- Input for this task
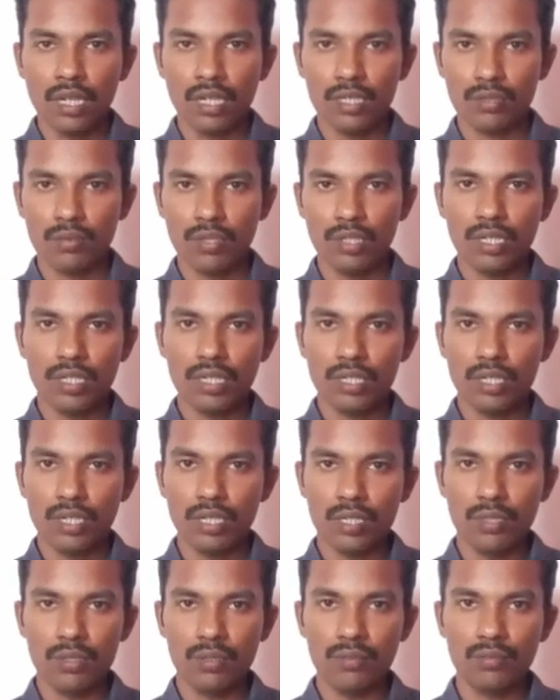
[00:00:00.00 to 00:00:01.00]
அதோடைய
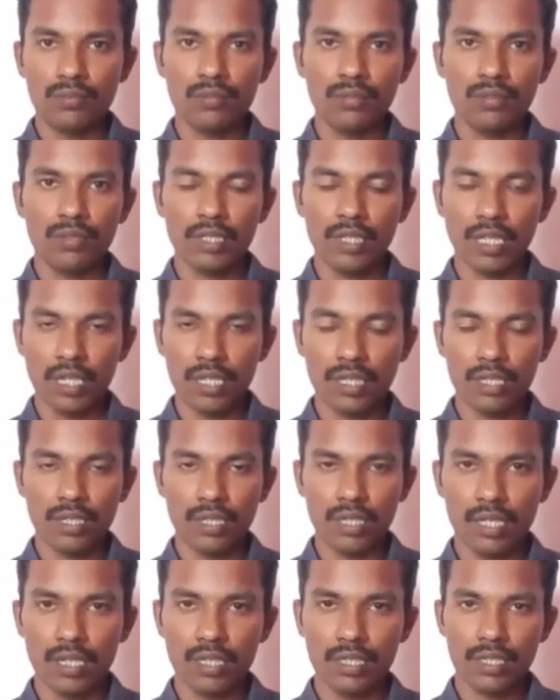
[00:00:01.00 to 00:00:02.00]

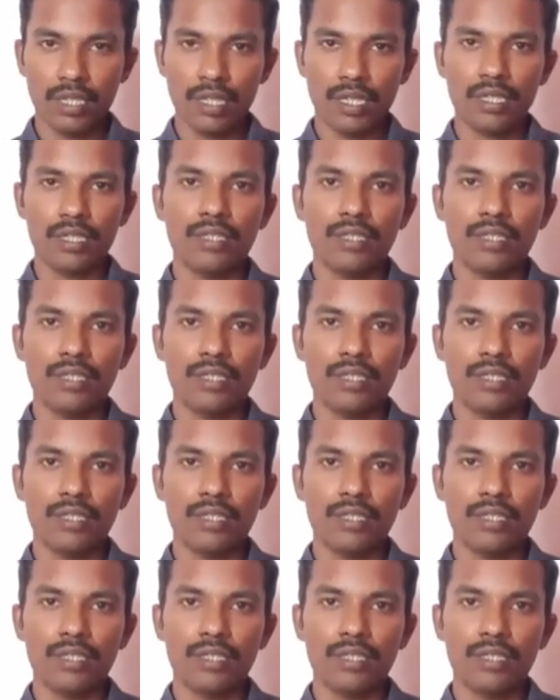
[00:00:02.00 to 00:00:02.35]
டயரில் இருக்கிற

- Task goal
Set the entries down again exactly. Do not include the images.

- Answer to this problem
[00:00:00.00 to 00:00:01.00]
அதோடைய
[00:00:01.00 to 00:00:02.00]

[00:00:02.00 to 00:00:02.35]
டயரில் இருக்கிற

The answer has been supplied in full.